Uno de los cambios más sensibles se registra en el ámbito de la procuración de justicia. Según la información recabada, la Fiscalía General del Estado dejó de operar bajo una línea política directa con la gobernadora y con Carlos Torres para pasar a un esquema de coordinación vinculado a Fernando Salgado, un desplazamiento de alto impacto institucional. Se trata de una institución que, por mandato constitucional, debería operar con autonomía frente al poder político local, lo que convierte este corrimiento en un punto crítico dentro del contexto de la investigación federal en curso.

El control de la agenda pública también forma parte de este rediseño. Ricardo Carpio, exfiscal del estado, cercano a Salgado, coordina la estrategia mediática de la Fiscalía y mantiene influencia sobre su sucesora, María Elena Andrade, centralizando la comunicación institucional en un circuito ajeno al organigrama formal del gobierno. En este mismo esquema, Pedro Montejo Peterson, operador político y secretario de Desarrollo Económico en Tijuana, reporta a Salgado y opera como ejecutor político de las decisiones que se trasladan al terreno administrativo y territorial.
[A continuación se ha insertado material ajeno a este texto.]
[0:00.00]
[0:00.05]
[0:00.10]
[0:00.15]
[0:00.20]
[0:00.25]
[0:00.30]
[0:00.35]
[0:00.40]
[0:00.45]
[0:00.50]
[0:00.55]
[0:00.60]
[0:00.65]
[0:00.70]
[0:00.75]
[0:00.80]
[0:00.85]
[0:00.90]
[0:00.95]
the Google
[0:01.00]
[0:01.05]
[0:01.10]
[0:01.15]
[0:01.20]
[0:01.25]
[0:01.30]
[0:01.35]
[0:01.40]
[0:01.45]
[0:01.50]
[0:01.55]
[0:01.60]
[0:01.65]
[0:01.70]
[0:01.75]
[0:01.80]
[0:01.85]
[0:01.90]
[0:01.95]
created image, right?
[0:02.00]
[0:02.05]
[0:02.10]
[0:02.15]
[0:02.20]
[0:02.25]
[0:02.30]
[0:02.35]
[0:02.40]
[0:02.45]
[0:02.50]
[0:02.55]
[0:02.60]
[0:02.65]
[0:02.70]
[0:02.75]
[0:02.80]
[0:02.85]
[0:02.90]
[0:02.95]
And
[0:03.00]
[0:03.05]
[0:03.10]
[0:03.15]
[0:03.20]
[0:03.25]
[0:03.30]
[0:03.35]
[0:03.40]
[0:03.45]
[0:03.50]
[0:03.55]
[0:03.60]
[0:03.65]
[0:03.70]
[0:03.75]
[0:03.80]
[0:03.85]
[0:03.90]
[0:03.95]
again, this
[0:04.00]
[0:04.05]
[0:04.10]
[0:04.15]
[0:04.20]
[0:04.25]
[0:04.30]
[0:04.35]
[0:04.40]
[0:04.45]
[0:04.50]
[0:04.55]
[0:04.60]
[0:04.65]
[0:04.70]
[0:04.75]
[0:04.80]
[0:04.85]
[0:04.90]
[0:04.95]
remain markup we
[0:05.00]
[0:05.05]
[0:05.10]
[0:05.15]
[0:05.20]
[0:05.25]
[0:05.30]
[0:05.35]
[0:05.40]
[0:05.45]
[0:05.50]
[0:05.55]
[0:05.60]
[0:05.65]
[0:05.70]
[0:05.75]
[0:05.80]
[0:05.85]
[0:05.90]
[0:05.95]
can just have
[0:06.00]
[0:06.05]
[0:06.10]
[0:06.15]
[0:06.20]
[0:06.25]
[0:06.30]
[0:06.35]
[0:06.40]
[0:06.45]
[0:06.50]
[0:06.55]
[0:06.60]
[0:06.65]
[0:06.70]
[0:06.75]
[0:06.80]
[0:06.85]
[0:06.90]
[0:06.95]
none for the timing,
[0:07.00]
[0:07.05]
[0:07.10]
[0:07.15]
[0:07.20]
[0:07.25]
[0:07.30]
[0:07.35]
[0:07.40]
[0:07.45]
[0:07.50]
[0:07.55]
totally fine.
Otros movimientos refuerzan esta arquitectura de poder. Alejandro Arregui Ibarra, secretario del Trabajo y Previsión Social de Baja California, antes vinculado directamente a Salgado, aparece ahora reportando tanto a él como a Montejo; mientras que el empresario Marco Santelices deja de depender de Salgado para hacerlo a través de Montejo, consolidando la concentración del mando.
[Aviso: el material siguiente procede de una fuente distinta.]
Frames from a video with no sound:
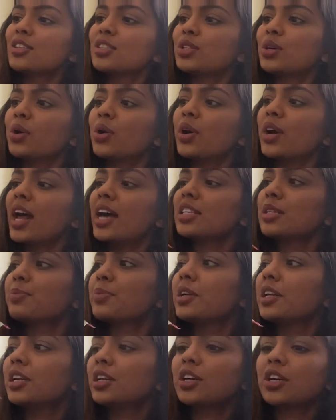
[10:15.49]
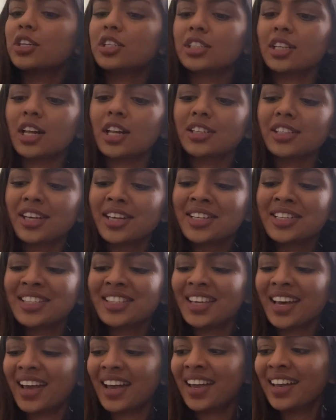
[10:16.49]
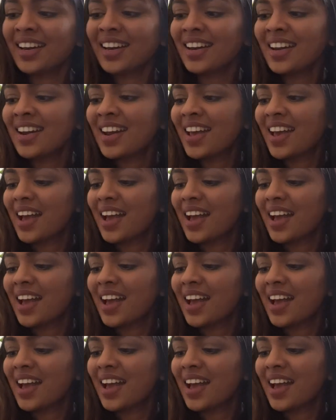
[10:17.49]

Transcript: So it has a pretty good telltale sign.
El segundo nivel de esta estructura se articula desde Pedro Montejo. De acuerdo con la fuente, a él reportan Sergio Colín, adscrito a SEDETI, y Adrián Altamirano, desde el ámbito municipal. Destaca también Carlos Jaramillo, representante del Consejo Ciudadano de Tijuana, quien reporta a Montejo con enlace directo a Salgado, un doble canal que refuerza la centralización del control político.

En paralelo, Jaramillo concentra la interlocución con representantes empresariales que antes reportaban directamente a Montejo. En este nuevo esquema aparecen Federico Serrano, de Index; Adriana Eguía Alaniz, de Deitac, y Roberto Lyle, del Consejo Coordinador Empresarial. Este desplazamiento de interlocución ayuda a explicar las reacciones de cautela y repliegue que comenzaron a observarse en el sector empresarial tras conocerse el avance de la investigación federal.

La información también da cuenta de movimientos territoriales. Marco Santelices explora nuevas alianzas en Baja California Sur y Jalisco con actores previamente vinculados a Salgado. Estos desplazamientos coinciden con un mensaje interno atribuido a Salgado y Montejo, dirigido a su estructura: mantener respaldo político al alcalde de Tijuana Ismael Burgueño, deslindarse de Marina del Pilar y Carlos Torres, y no temer eventuales restricciones migratorias ni señalamientos por parte del gobierno de Estados Unidos.

Más allá de la contención inmediata, la fuente señala que el reacomodo apunta a reordenar el escenario político futuro. En ese cálculo aparecen como posibles cartas para la gubernatura Ismael Burgueño, Alejandro Arregui y el actual secretario de Gobierno, Alfredo Álvarez Cárdenas, con la intención de cerrar filas, hacia el final del proceso, en torno a un equipo encabezado por Burgueño, Arregui y Montejo.

Este reacomodo ocurre mientras la FGR investiga delitos de alto impacto que alcanzan al entorno más cercano del poder en Baja California. En ese contexto, los cambios en quién decide, quién reporta y quién controla la información dejan de ser ajustes internos y se convierten en hechos de interés público, porque coinciden con una indagatoria federal en curso y afectan el funcionamiento de instituciones que, por mandato constitucional, deberían operar con autonomía frente a cualquier lógica de protección política. La forma en que estas instituciones respondan bajo presión federal marcará un punto de inflexión en la rendición de cuentas del estado.